Since this time, cranberry cultivation has continued unchanged while environmental awareness has increased, bringing the conservation goal to the fore. While the Coonamessett maintained a healthy herring run for many years alongside Cranberry cultivation, in recent years the herring run has undergone a massive decline, following a similar decrease across New England which has been widely attributed to at-sea factors external to the rivers. In 2004, fish counters saw only 640 fish and the only about 2000 herring returned to spawn. Concern over the herring run and the disappearance of sea run trout has led to a consensus in the Town for better protection and improvement of the river for fisheries including herring. Critical problems include overfishing and Dutchman's Ditch at the head of the river.

The latter provides the only access to Coonamessett Pond where the herring spawn. The ditch was dug between the stream and the river and lies above the water table during the summer, and is frequently dry when the main herring occurs throughout New England. The river temperature was also raised by the creation of a through-flow agricultural reservoir and the lack of shade along much of the river above that tolerated by trout. Flooding of the bed of the river by sand released from behind dams due to bad river management has eliminated spawning grounds.
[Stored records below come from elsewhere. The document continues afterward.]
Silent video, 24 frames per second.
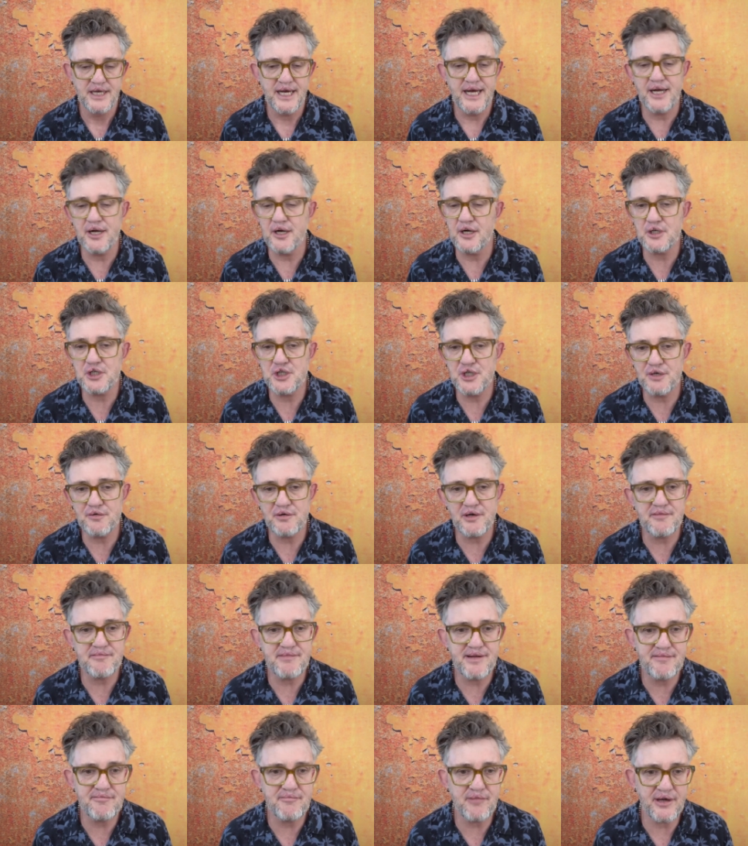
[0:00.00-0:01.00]
And I'll share what
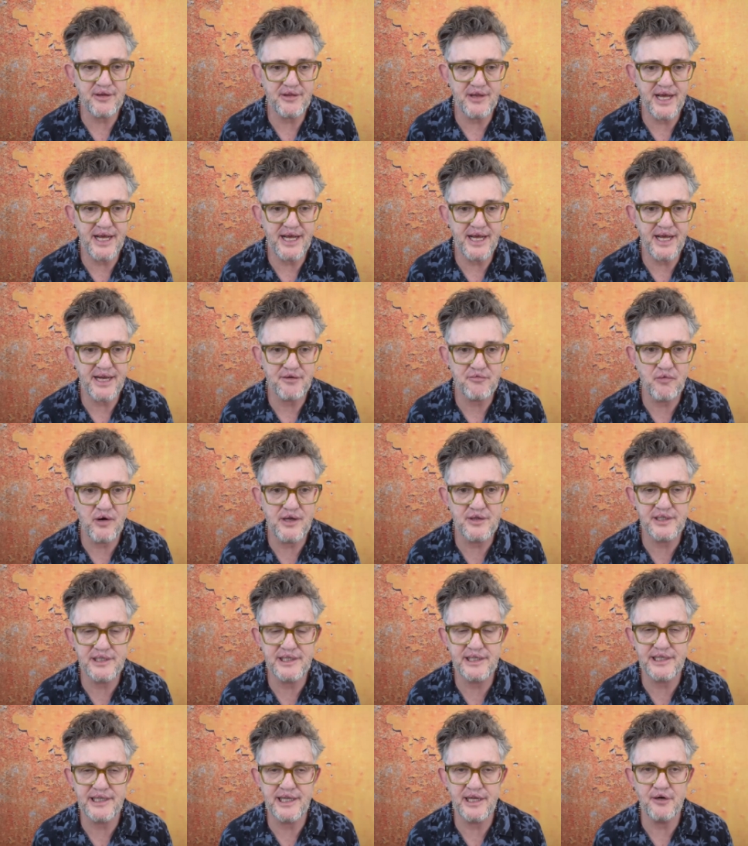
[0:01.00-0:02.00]
I mean by that, why
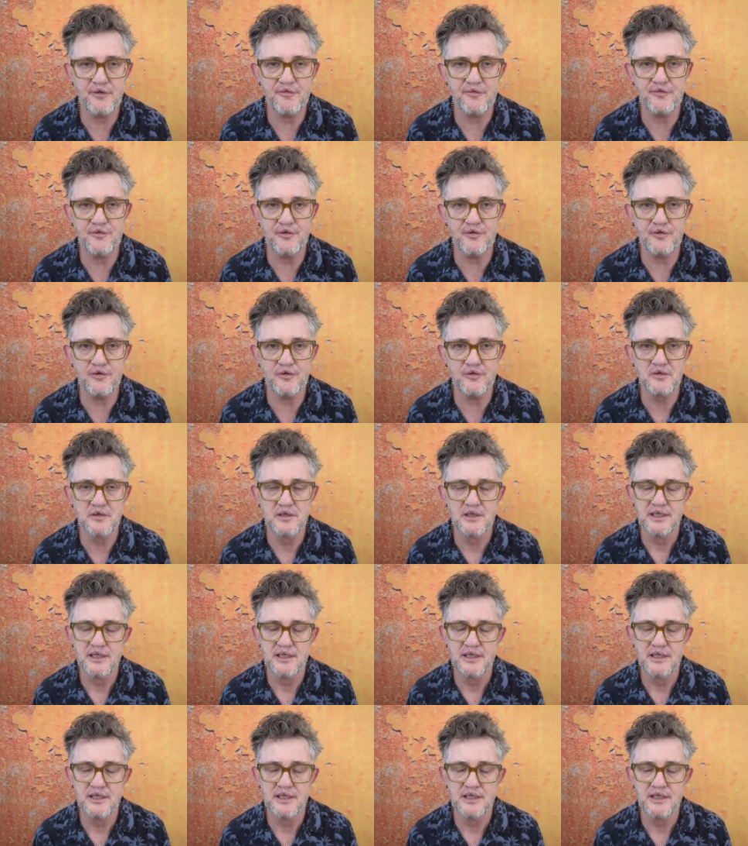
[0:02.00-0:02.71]
this is helpful.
Some issues raised in the debate over the depth of the river, which is the same as other major New England Herring runs, and nitrate loading have proved to be unfounded. Studies and measurements of nitrate released from commercial and natural bogs shows no significant difference, and both are sinks for nitrates. Many of the major problems have not been addressed in the current plans for the river, due largely to a lack of a consensus among all parties as to the extent and manner of future cranberry cultivation.